Aggregate differences between fertility intentions and achieved family size as well as the predictive value of fertility intentions constitute a recurrent theme in fertility research (see Morgan 2001 for a useful review). The analysed data display high consistency of trends across cohorts and over reproductive years, which lends credibility to the predictive usefulness of the aggregate fertility intentions in this low-fertility country with stable fertility trends. In particular, the mean intended family size of the ‘intended mothers’ as well as the ‘high childlessness’ estimates came remarkably close to the eventually achieved family size among mothers and among all women, respectively.

10 Is the Austrian Shift to Sub-replacement Family Size Preferences Unique in Europe?

Alongside Austria, an increasing number of European countries have experienced a fall in desired family size among young adult women to sub-replacement levels. Around 2002, young women in the Czech Republic, Hungary, the Netherlands and Spain expressed sub-replacement family size intentions of 1.80–1.85 (Table 5, data for Hungary refer to both men and women combined).Footnote 19 For England and Wales, a similar low desired family size emerges only when uncertain women are assumed to have low reproductive desires.Footnote 20 Outside Europe, women in the United States aged 18–24 intended a mean family size of 1.88 in 1998 (Hagewen and Morgan 2005, p. 521, Table 2). Low reproductive desires among young women in some countries of Europe mark the beginning of a new era in the history of low fertility. Obviously, the often reported pervasiveness of replacement-level fertility desires and preferences in Europe is no longer universally valid.
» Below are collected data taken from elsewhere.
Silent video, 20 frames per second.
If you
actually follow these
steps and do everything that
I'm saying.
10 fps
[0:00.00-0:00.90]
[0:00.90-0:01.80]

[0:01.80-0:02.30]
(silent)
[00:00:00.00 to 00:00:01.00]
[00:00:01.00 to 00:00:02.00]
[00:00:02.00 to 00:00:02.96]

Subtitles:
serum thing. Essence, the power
Table 5 Mean intended, expected or desired family size among young adult women in selected countries of Europe, around 1996 and 2002

The Netherlands, England and Wales, the United States and Austria represent regions where aggregate expectations of women about their ultimate family size closely match their eventual fertility levels. A small ‘gap’ between childbearing intentions and realised fertility still remains, but it has been reduced to about 0.1 children per woman. This does not mean that individual respondents are consistent in their reproductive plans, but it suggests that their ‘prediction errors’ are frequently compensating (see Quesnel-Vallée and Morgan 2003 for the US evidence). Spain, Hungary and the Czech Republic, on the other hand, are countries where period fertility rates declined precipitously throughout the 1980s (Spain) and the 1990s (Czech Republic and Hungary) and where trends in fertility intentions seem to follow fertility trends with a certain time lag. In these countries, the desired family size still remains well above the actual period fertility rates as well as above the likely future cohort fertility and thus the familiar ‘gap’ between reproductive goals and fertility outcomes remains. In Spain, similarly to Austria, women embracing low reproductive preferences were still socialised in larger families.
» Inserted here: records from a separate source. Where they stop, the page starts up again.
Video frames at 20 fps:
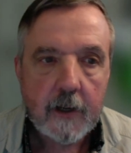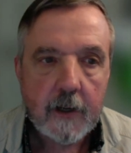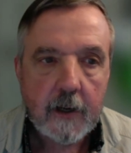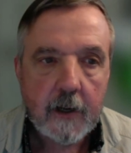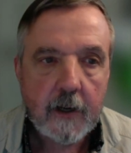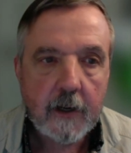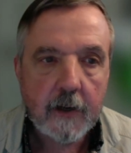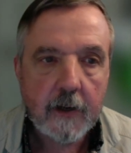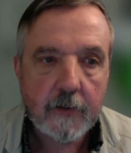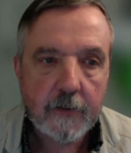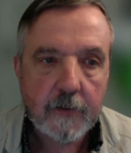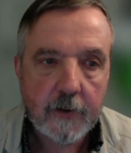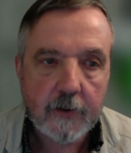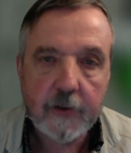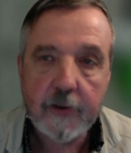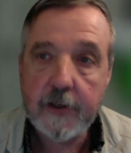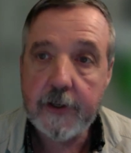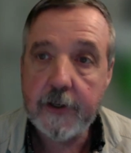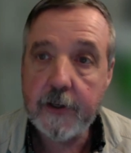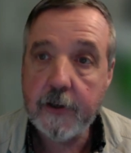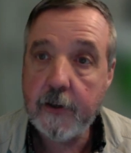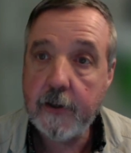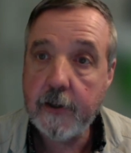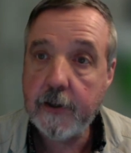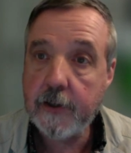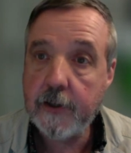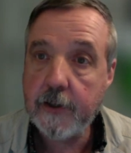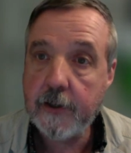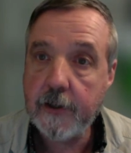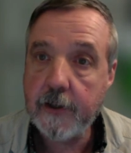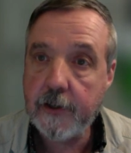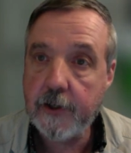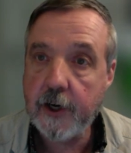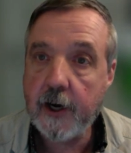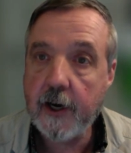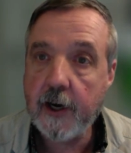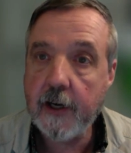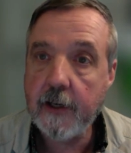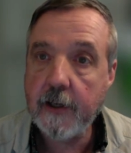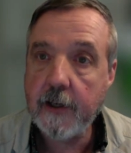Oh, you see, the
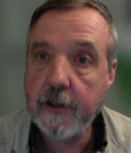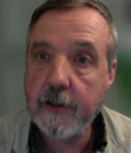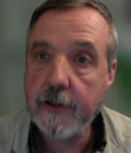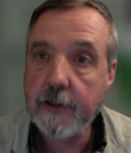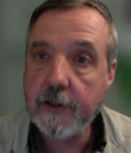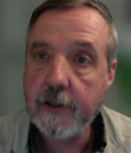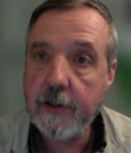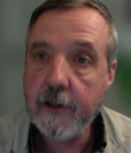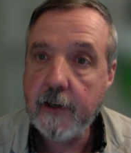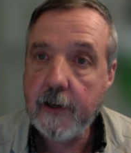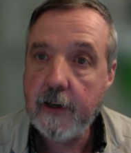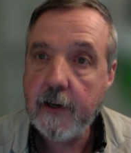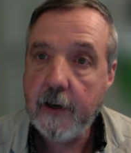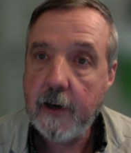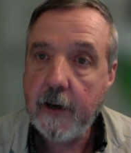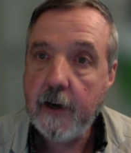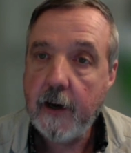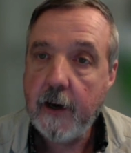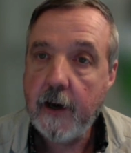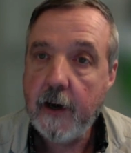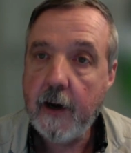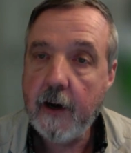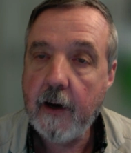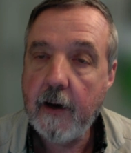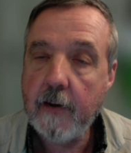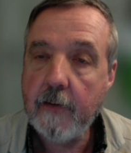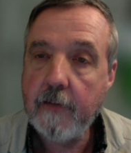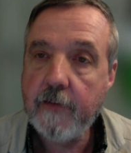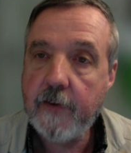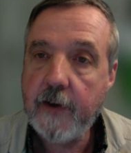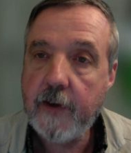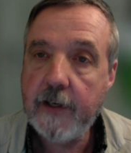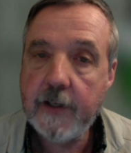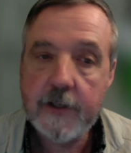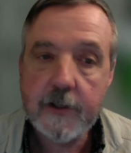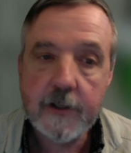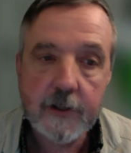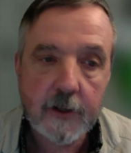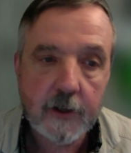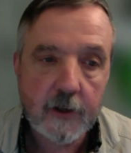child's
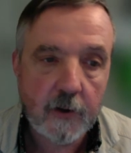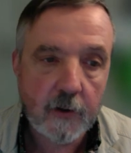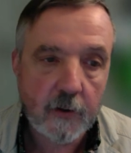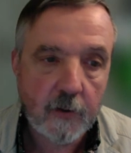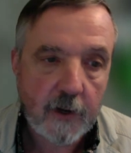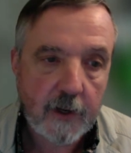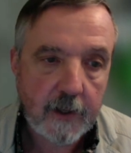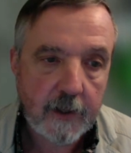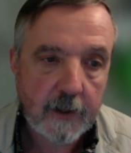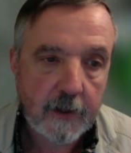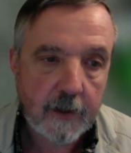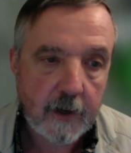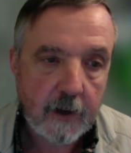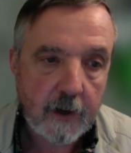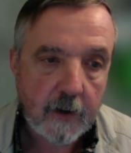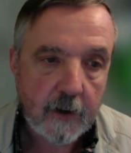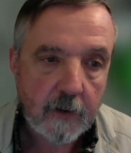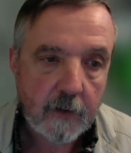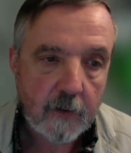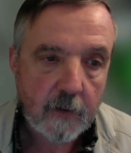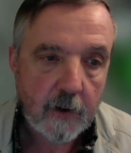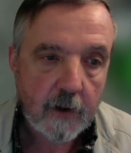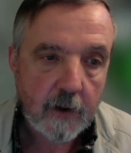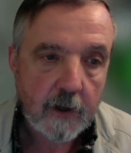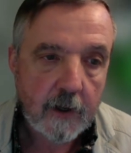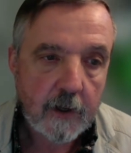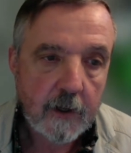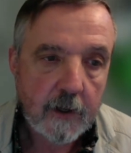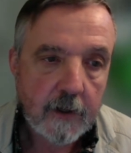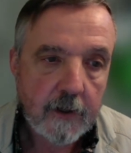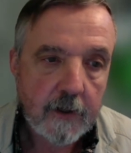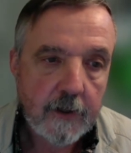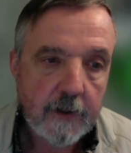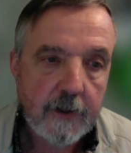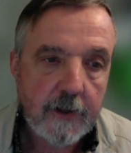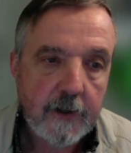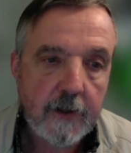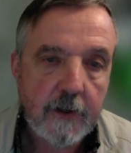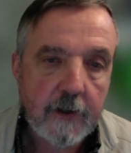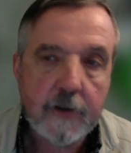face is a little red.
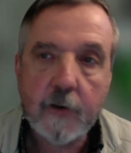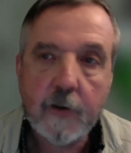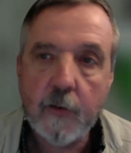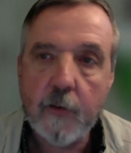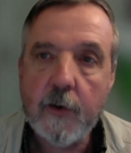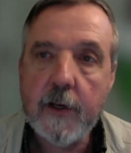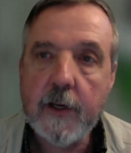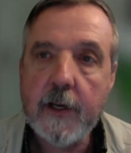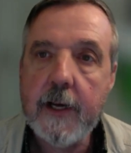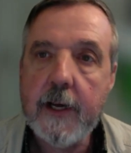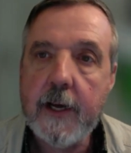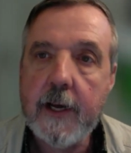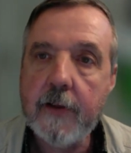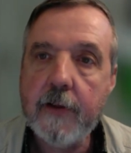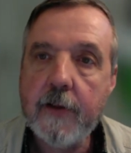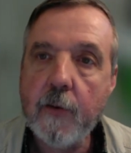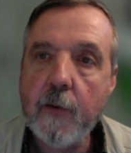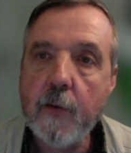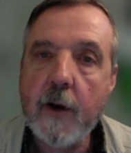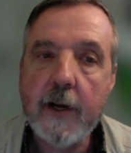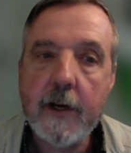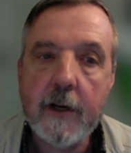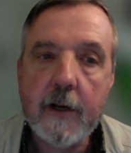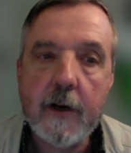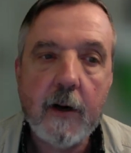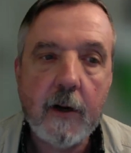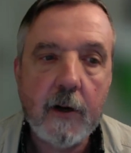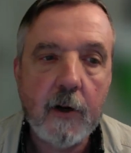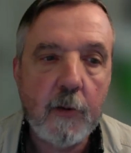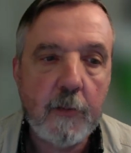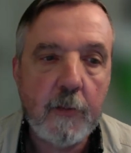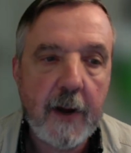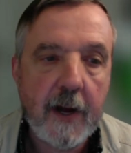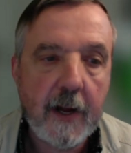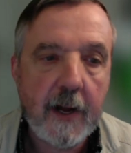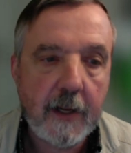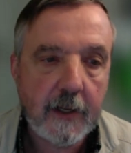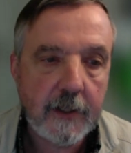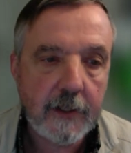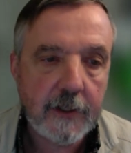To really get the right color
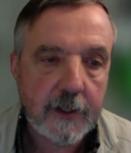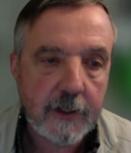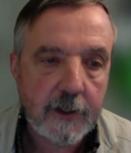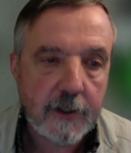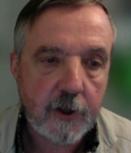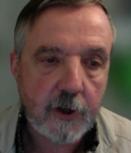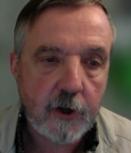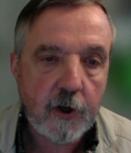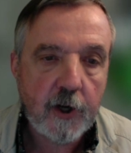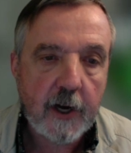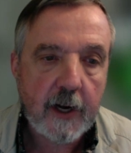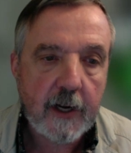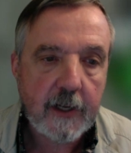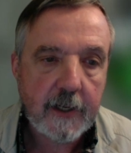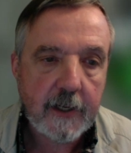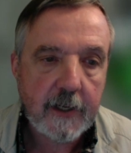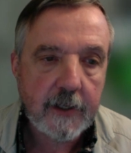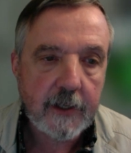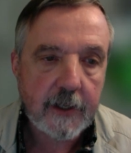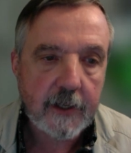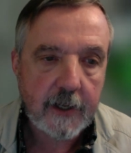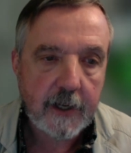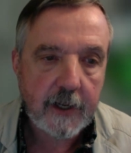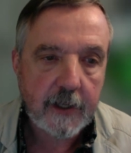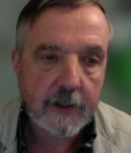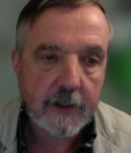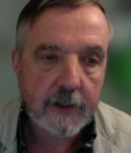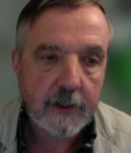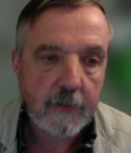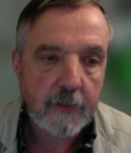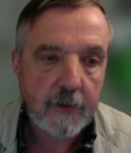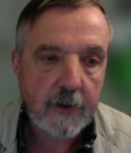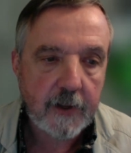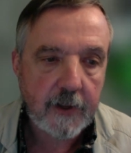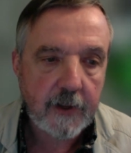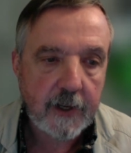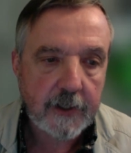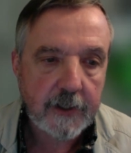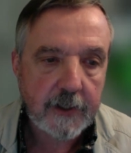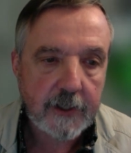balance, it's a good idea to get something
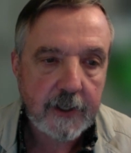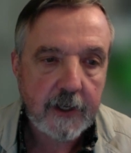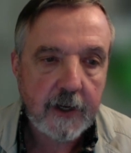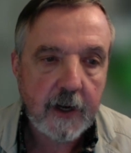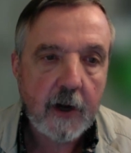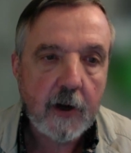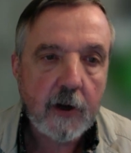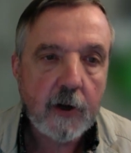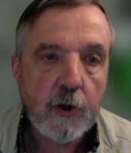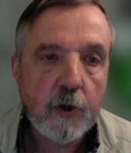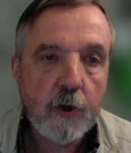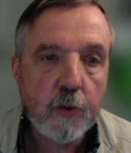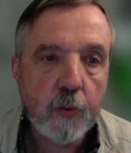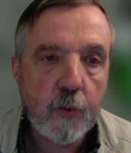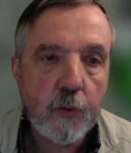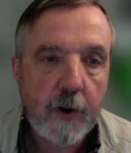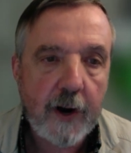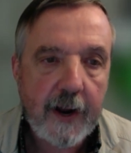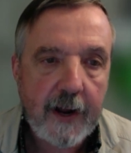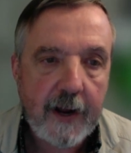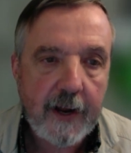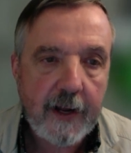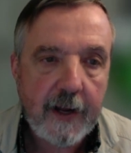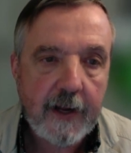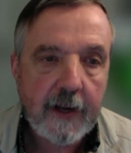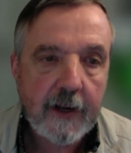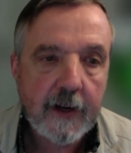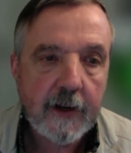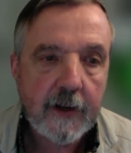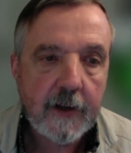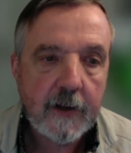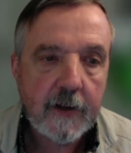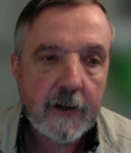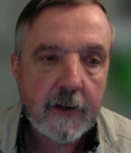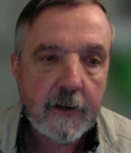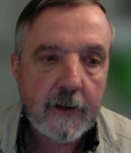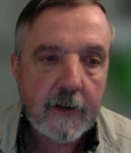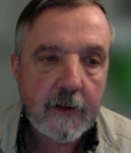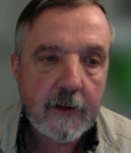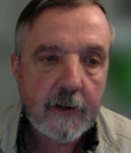that's gray
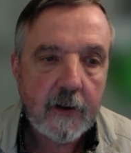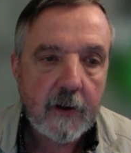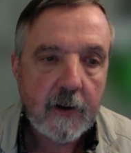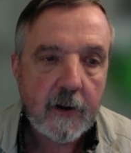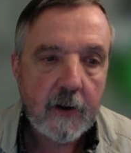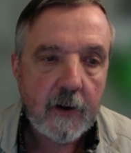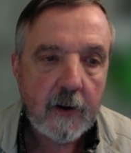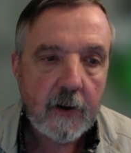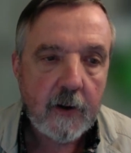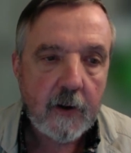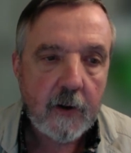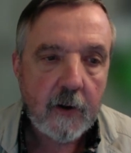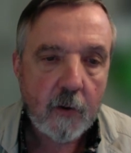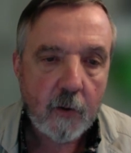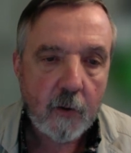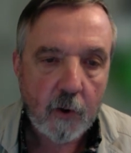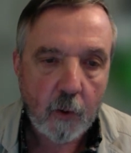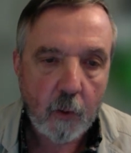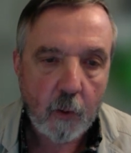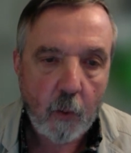or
It is possible that European countries will become more diverse in family size preferences, as they are becoming increasingly differentiated in their actual fertility levels (e.g. Frejka and Sobotka 2008). If such a development is indeed to take place, women and men outside the ‘higher-fertility belt of Europe’ (Nordic countries, France, United Kingdom, Ireland and Benelux) will increasingly adopt low fertility desires, and many more will express intentions to remain childless (Sobotka and Testa 2008) or to have only one child. At present, the two-child family norm still firmly dominates fertility desires and family size ideals across Europe. Further persistence of this norm is becoming uncertain, however, especially in the countries of southern, eastern and central Europe.